Une intrusion matinale sur le monument parisien
Le jeudi 10 juillet, alors que Paris dormait encore, une scène inhabituelle se déroulait au cœur de la capitale. Deux individus cagoulés ont été repérés en train d’escalader illégalement la Tour Eiffel par le personnel de sécurité aux alentours de 4h30 du matin.
Équipés de parachutes et le visage dissimulé, les deux hommes n’ont pas cherché à cacher leurs intentions aux forces de l’ordre et aux secours rapidement dépêchés sur place.
Un saut spectaculaire mais illégal
Malgré la présence des autorités, les deux individus ont mis leur plan à exécution vers 6 heures. Ils se sont élancés dans le vide depuis les hauteurs de la structure métallique, déployant leurs parachutes au-dessus du paysage parisien encore plongé dans la pénombre.
Le premier parachutiste a atterri près du pont d’Iéna, tandis que son complice s’est posé sur le Champ de Mars.

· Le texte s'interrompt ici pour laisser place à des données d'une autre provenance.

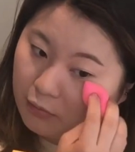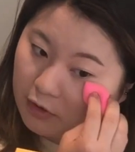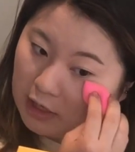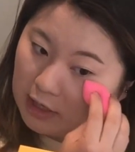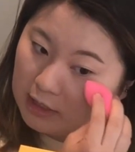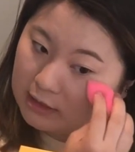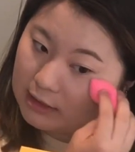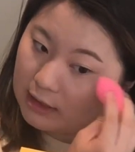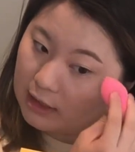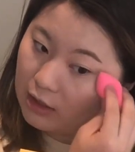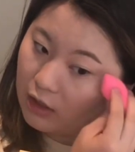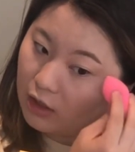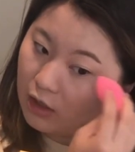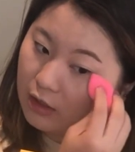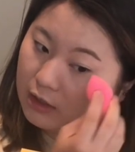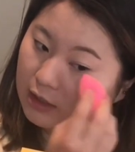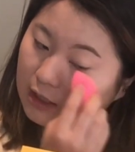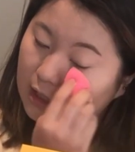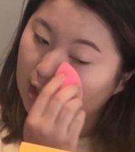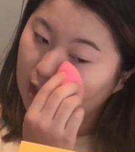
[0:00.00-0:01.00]
press it
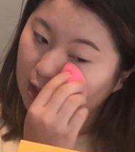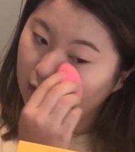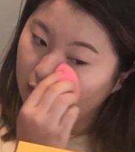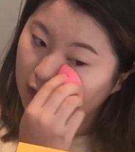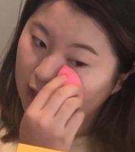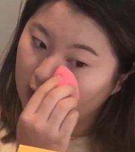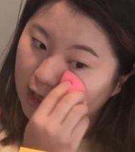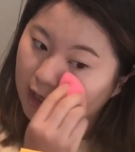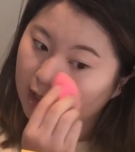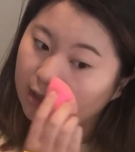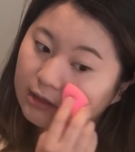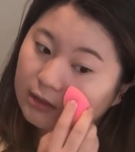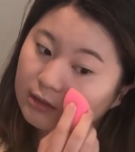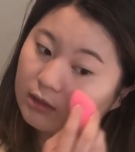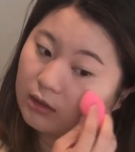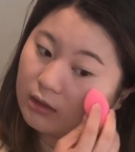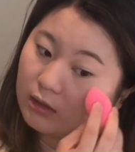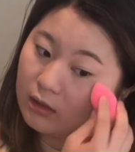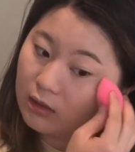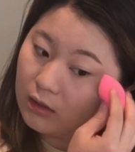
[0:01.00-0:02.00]
on the under eyes.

Les deux hommes ont été immédiatement appréhendés par les policiers qui avaient anticipé leurs points d’atterrissage.
Une enquête en cours
Suite à cette opération illégale de base jump, les deux parachutistes ont été placés en garde à vue. Les autorités ont également procédé à l’arrestation d’un troisième individu, repéré aux abords du monument mais qui n’avait pas participé à l’escalade.
Ce complice présumé pourrait avoir joué un rôle dans l’organisation ou la documentation de ce saut non autorisé.
Des poursuites judiciaires à venir
Face à cette violation manifeste des règles de sécurité et d’accès au monument, le directeur d’exploitation de la Tour Eiffel a fait savoir qu’il allait déposer une plainte formelle contre les protagonistes de cette affaire.
Cette action en justice pourrait entraîner des poursuites pour intrusion illégale dans un site protégé et mise en danger d’autrui, entre autres chefs d’accusation potentiels.